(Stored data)
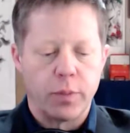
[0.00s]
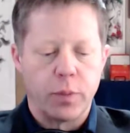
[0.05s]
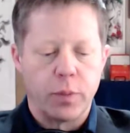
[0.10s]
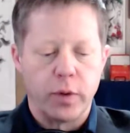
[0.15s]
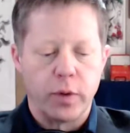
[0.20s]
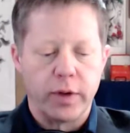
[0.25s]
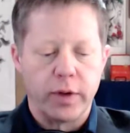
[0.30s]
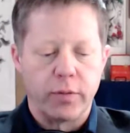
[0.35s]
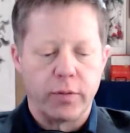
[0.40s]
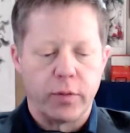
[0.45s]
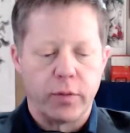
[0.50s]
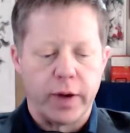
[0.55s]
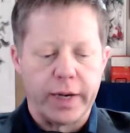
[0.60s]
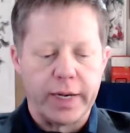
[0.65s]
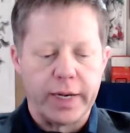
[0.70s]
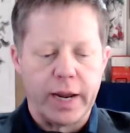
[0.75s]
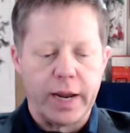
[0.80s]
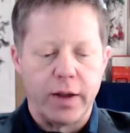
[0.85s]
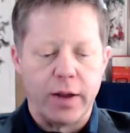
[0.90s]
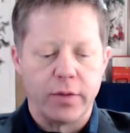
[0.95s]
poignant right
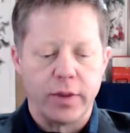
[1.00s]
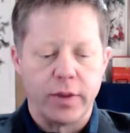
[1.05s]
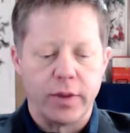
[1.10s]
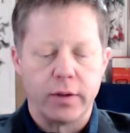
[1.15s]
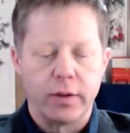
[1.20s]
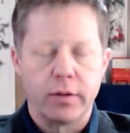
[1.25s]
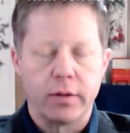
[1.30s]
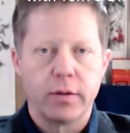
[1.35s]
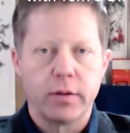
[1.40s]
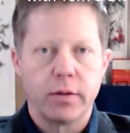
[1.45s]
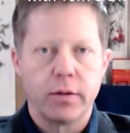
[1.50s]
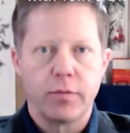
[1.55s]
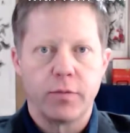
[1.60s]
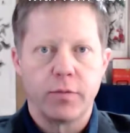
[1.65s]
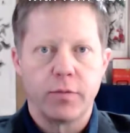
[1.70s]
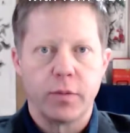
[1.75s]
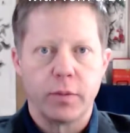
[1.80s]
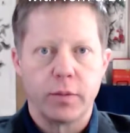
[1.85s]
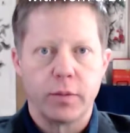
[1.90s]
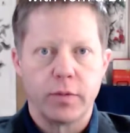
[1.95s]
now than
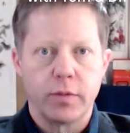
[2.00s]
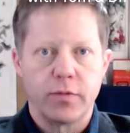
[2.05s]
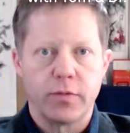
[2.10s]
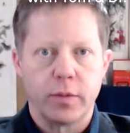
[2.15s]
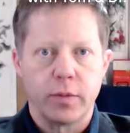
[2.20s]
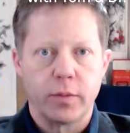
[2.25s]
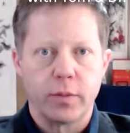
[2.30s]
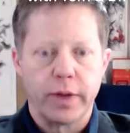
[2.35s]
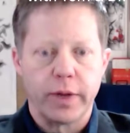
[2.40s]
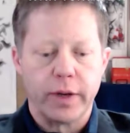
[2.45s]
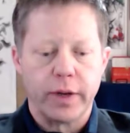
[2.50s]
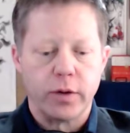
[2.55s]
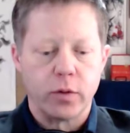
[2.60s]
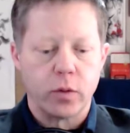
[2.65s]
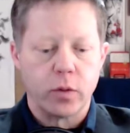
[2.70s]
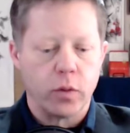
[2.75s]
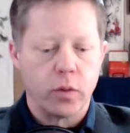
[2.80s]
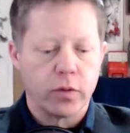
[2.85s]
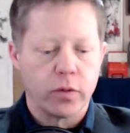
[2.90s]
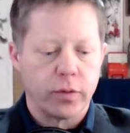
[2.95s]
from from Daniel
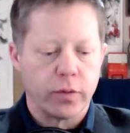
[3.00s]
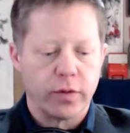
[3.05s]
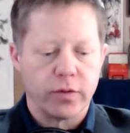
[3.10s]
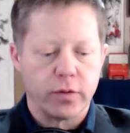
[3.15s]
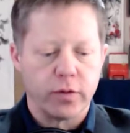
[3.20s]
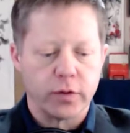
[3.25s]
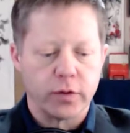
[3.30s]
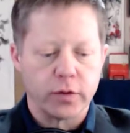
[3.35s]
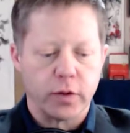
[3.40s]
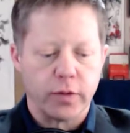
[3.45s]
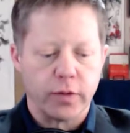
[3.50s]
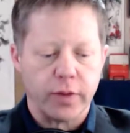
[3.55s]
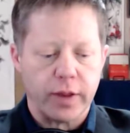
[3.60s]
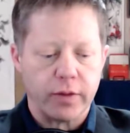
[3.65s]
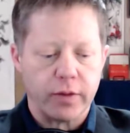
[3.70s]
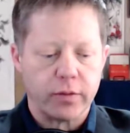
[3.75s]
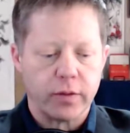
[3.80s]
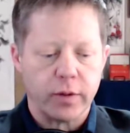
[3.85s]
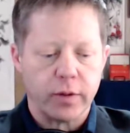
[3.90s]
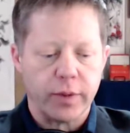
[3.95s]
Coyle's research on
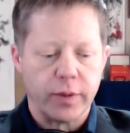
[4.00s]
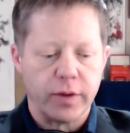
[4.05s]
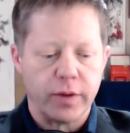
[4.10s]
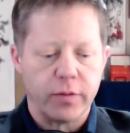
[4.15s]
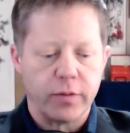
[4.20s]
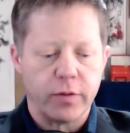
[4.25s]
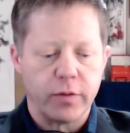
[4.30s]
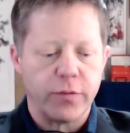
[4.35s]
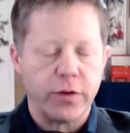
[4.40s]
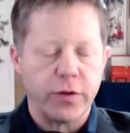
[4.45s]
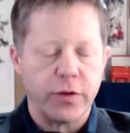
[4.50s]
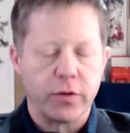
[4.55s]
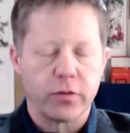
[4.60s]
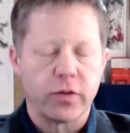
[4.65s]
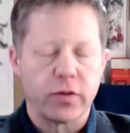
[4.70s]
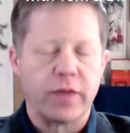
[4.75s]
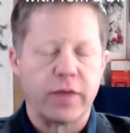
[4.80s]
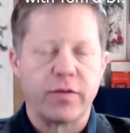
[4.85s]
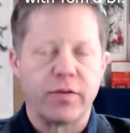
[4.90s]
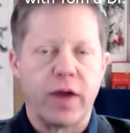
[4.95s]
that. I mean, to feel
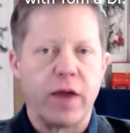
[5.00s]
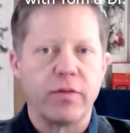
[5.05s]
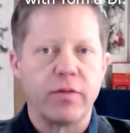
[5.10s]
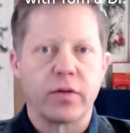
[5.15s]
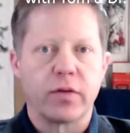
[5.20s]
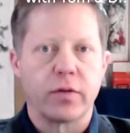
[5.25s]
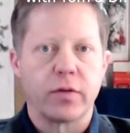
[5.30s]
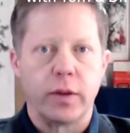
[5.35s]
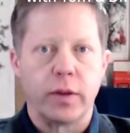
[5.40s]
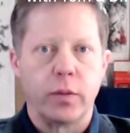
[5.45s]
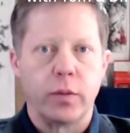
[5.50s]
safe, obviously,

-- What the exercise asks --
Output every record above exactly, leaving out the pictures.

-- Exercise response --
[0.00s]
[0.05s]
[0.10s]
[0.15s]
[0.20s]
[0.25s]
[0.30s]
[0.35s]
[0.40s]
[0.45s]
[0.50s]
[0.55s]
[0.60s]
[0.65s]
[0.70s]
[0.75s]
[0.80s]
[0.85s]
[0.90s]
[0.95s]
poignant right
[1.00s]
[1.05s]
[1.10s]
[1.15s]
[1.20s]
[1.25s]
[1.30s]
[1.35s]
[1.40s]
[1.45s]
[1.50s]
[1.55s]
[1.60s]
[1.65s]
[1.70s]
[1.75s]
[1.80s]
[1.85s]
[1.90s]
[1.95s]
now than
[2.00s]
[2.05s]
[2.10s]
[2.15s]
[2.20s]
[2.25s]
[2.30s]
[2.35s]
[2.40s]
[2.45s]
[2.50s]
[2.55s]
[2.60s]
[2.65s]
[2.70s]
[2.75s]
[2.80s]
[2.85s]
[2.90s]
[2.95s]
from from Daniel
[3.00s]
[3.05s]
[3.10s]
[3.15s]
[3.20s]
[3.25s]
[3.30s]
[3.35s]
[3.40s]
[3.45s]
[3.50s]
[3.55s]
[3.60s]
[3.65s]
[3.70s]
[3.75s]
[3.80s]
[3.85s]
[3.90s]
[3.95s]
Coyle's research on
[4.00s]
[4.05s]
[4.10s]
[4.15s]
[4.20s]
[4.25s]
[4.30s]
[4.35s]
[4.40s]
[4.45s]
[4.50s]
[4.55s]
[4.60s]
[4.65s]
[4.70s]
[4.75s]
[4.80s]
[4.85s]
[4.90s]
[4.95s]
that. I mean, to feel
[5.00s]
[5.05s]
[5.10s]
[5.15s]
[5.20s]
[5.25s]
[5.30s]
[5.35s]
[5.40s]
[5.45s]
[5.50s]
safe, obviously,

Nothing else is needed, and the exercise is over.